Rescuers scramble to find survivors in cyclone-hit Malawi
Rescuers scrambled on Wednesday to reach survivors in Malawi's battered city of Blantyre, after Cyclone Freddy struck southern Africa for a second time triggering floods and landslides that have killed more than 200 people.
Weather conditions were expected to improve as the storm dissipated over land after days of torrential rains, but flood levels remained high in some areas hampering emergency efforts.
"We found people in the trees, on rooftops or on higher grounds," Red Cross Malawi spokesman Felix Washoni told AFP.
"It's a challenge to reach them, water is high and bridges are broken."
Freddy returned to southeastern Africa at the weekend for a second time in less than three weeks, leaving behind a trail of death and destruction.
Malawi's government said at least 190 people were killed with 584 injured and 37 missing, while authorities in neighbouring Mozambique reported 21 deaths and 24 injured.
Rescue workers warned more victims were to be expected as they scoured destroyed neighbourhoods for survivors even as hopes dwindled.
"Four people from my family are still missing as they are buried in the mud," Alabu Wiseman, 24, said speaking from a school turned temporary shelter in Malawi.
The government said the army and police were leading search and rescue operations, which the Red Cross said would continue for at least another two days, said the Red Cross.
Many people perished in mudslides that washed away homes in southern city of Blantyre, the country's commercial capital.
Across Malawi, nearly 59,000 people have been affected and more than 19,000 displaced, with many now sheltering in schools and churches.
- 'Devastated nation' -
On Wednesday, markets and shops were starting to open again in Blantyre.
"I have two young daughters to feed," Daud Chitumba, 27, a minibus conductor told AFP as he headed to work at a local bus depot.
His house was among dozens that were swept away by a mudslide in the township of Chilobwe.
"We have to rebuild our lives and it starts with picking up the small pieces. So, I have to come to work and try to do whatever I can to move forward," Chitumba said.
President Lazarus Chakwera, who returned to Malawi on Tuesday after attending a UN conference in Qatar, was due to visit affected areas on Wednesday.
"We have arrived to a devastated nation," he said in a statement, hailing the relief efforts by volunteers.

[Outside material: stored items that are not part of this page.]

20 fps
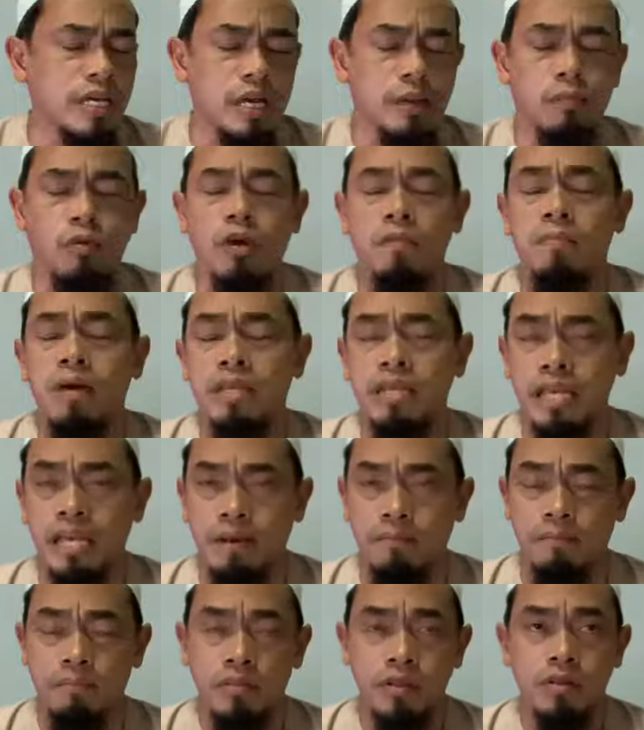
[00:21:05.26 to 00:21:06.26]
ยกับคนมาเยี่
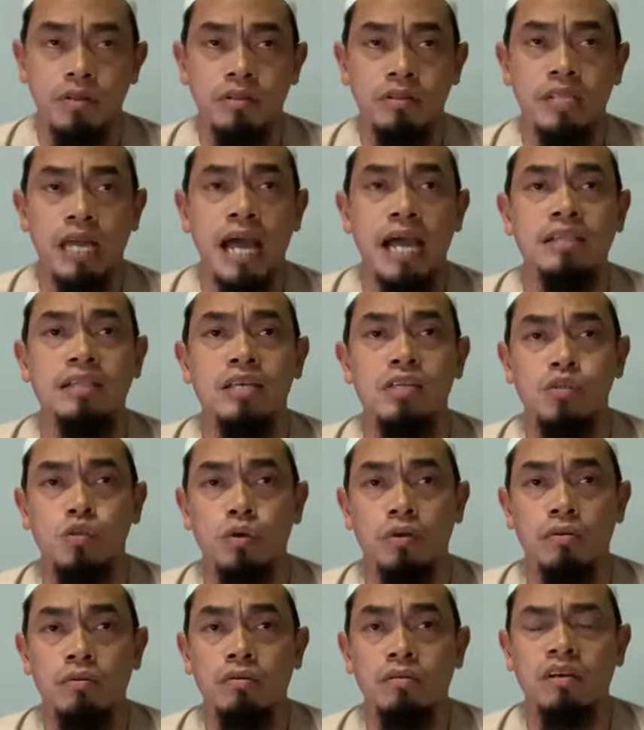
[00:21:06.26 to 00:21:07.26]
ยมท้ายที่
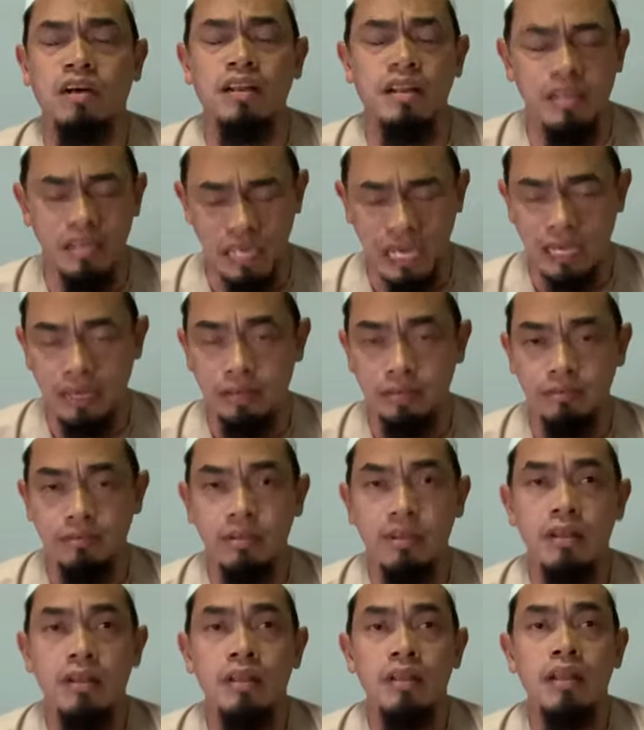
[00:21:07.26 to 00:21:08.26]
สุดก็เหนื่อย
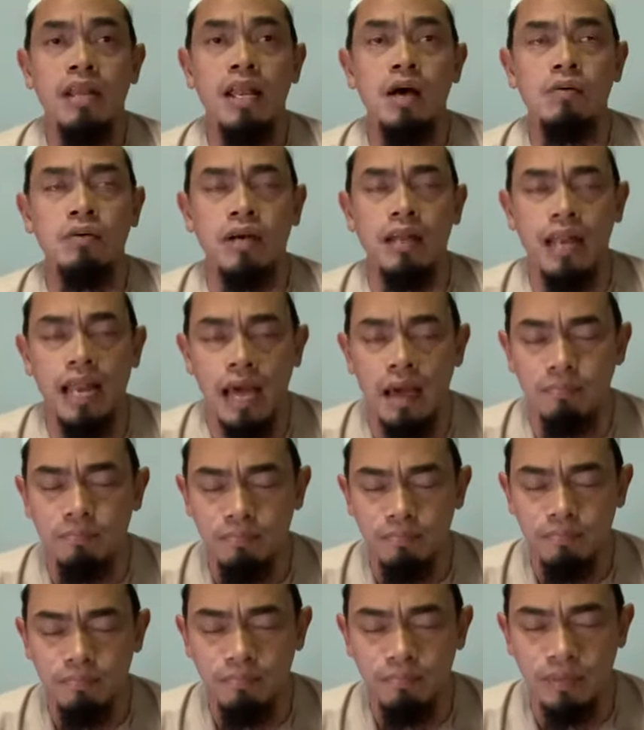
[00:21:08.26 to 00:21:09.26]
แล้วก็หลับ
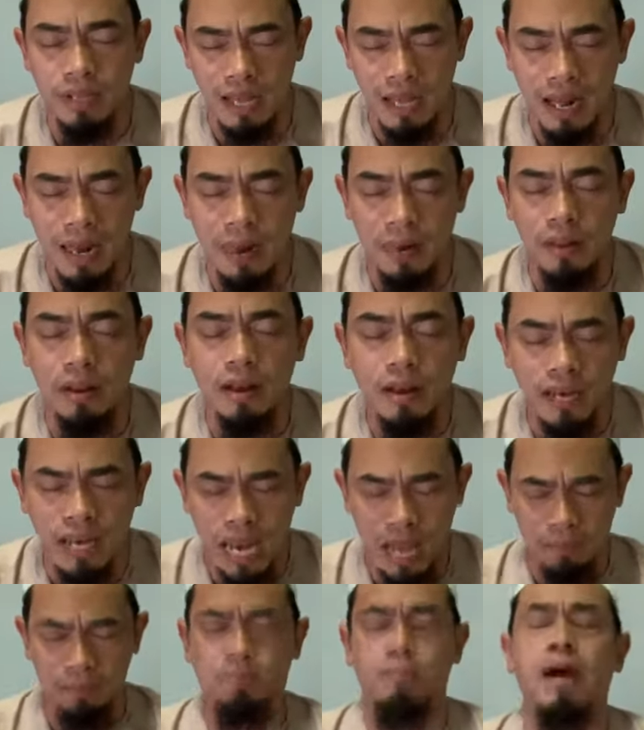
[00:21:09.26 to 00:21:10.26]
นะฮะ
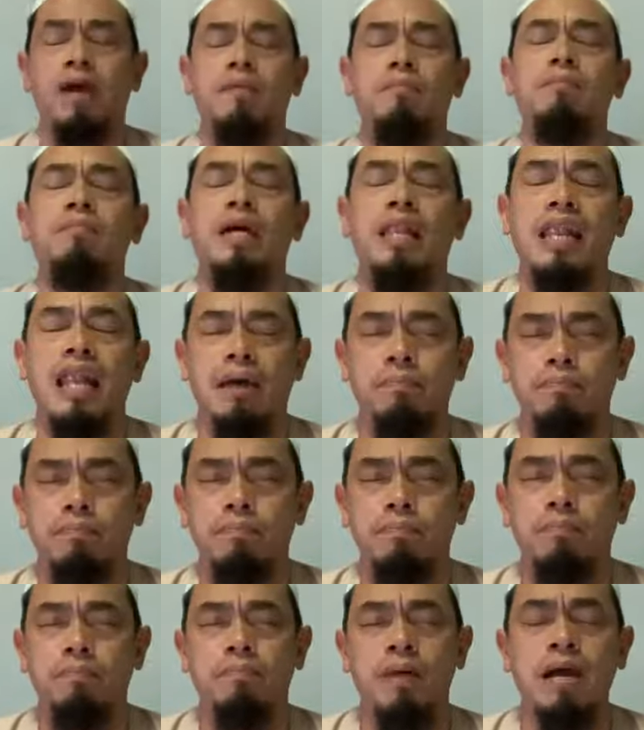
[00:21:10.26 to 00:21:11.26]
หลับเหมือนหลับ
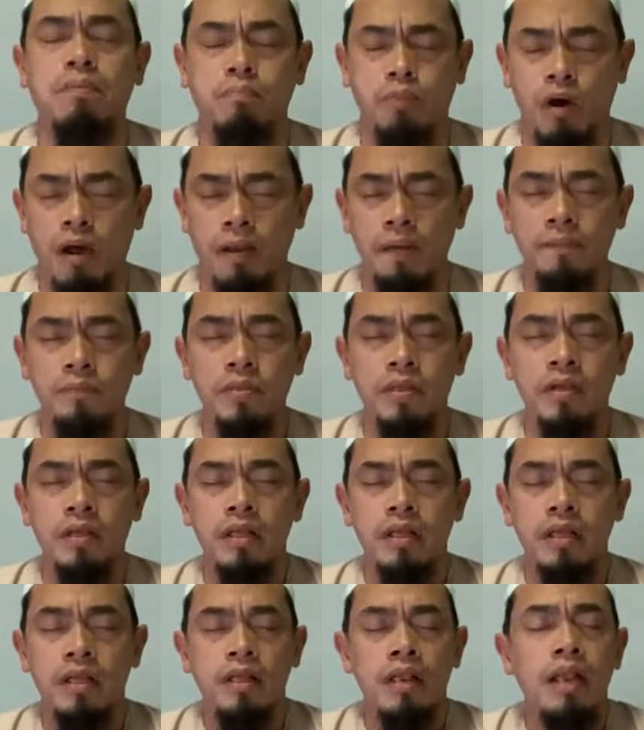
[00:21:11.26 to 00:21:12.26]
พักผ่อน
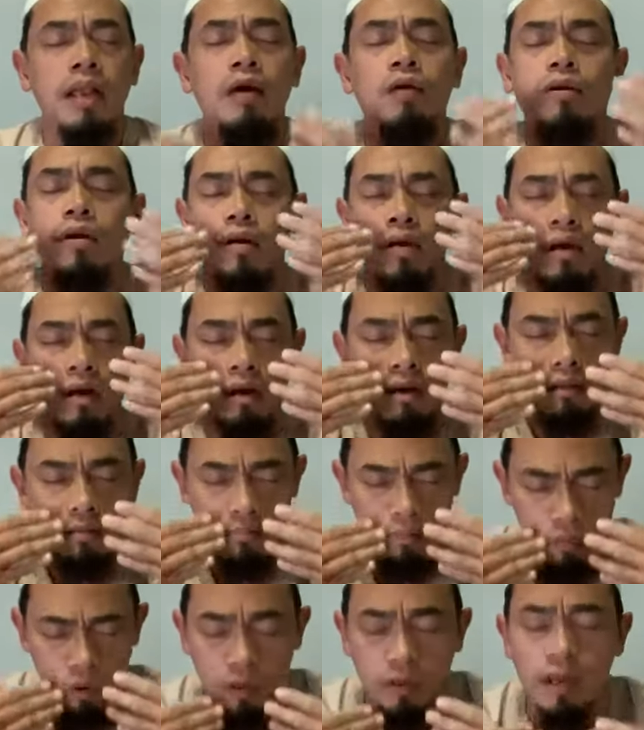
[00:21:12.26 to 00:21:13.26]
แล้วก็
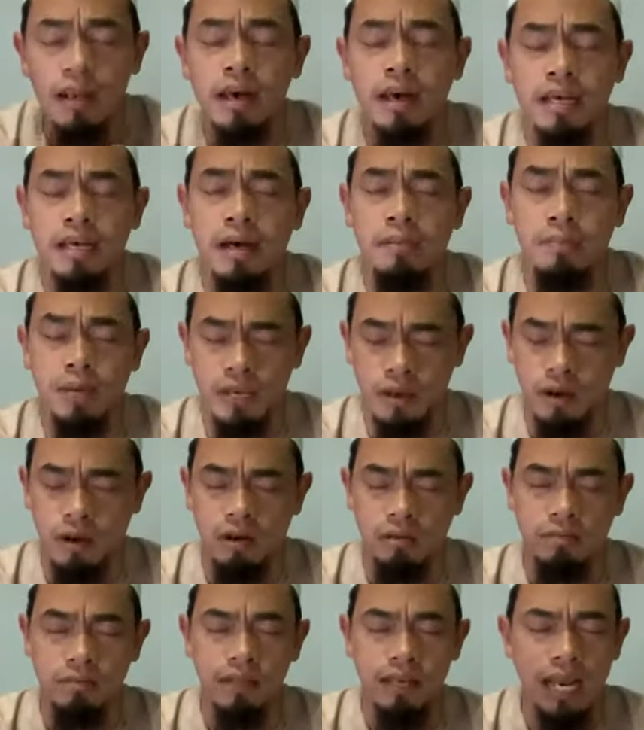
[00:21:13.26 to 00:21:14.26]
หมดเลยครับพี่น้อ
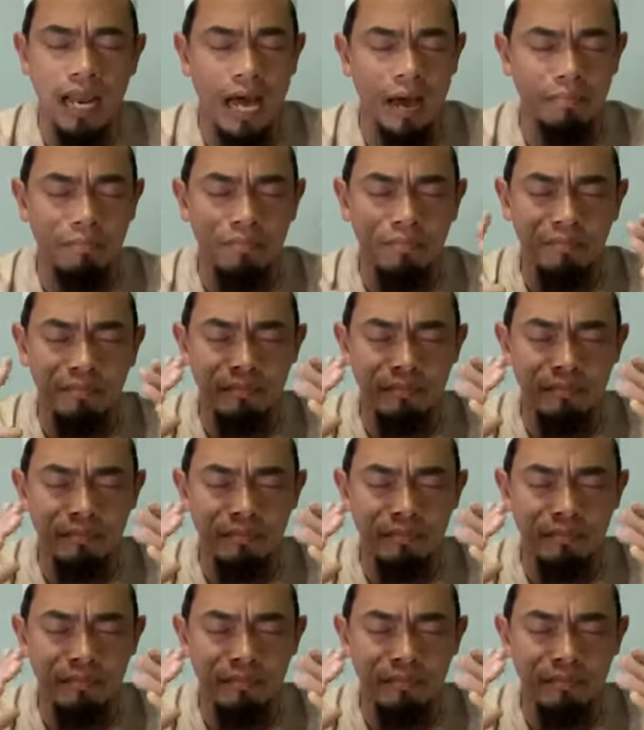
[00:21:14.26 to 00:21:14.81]
งหลับ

Some lamented that government assistance has been slow in coming.
"We feel abandoned here. Just yesterday, we lost two more people who went with the mudslide as they helped to dig up the bodies. People are hungry and tired," said Fadila Njolomole, 19.
"My best friend, her brother, sister and mother went with the mudslide and their bodies have not been found. It's devastating. You can't even mourn."
Cyclone Freddy smashed into landlocked Malawi early Monday after sweeping through Mozambique at the weekend.
The storm has unofficially broken the World Meteorological Organization's benchmark as the longest-lasting tropical cyclone on record, set in 1994 for a 31-day storm named John.
Freddy became a named storm on February 6, making landfall in Madagascar on February 21 and sweeping over the island before reaching Mozambique on February 24, claiming nearly two dozen lives in both countries and affecting nearly 400,000 people.
Meteorologists say that cyclones tracking across the entire Indian Ocean are very infrequent -- the last occurred in 2000 -- and that Freddy's loopback was even more exceptional.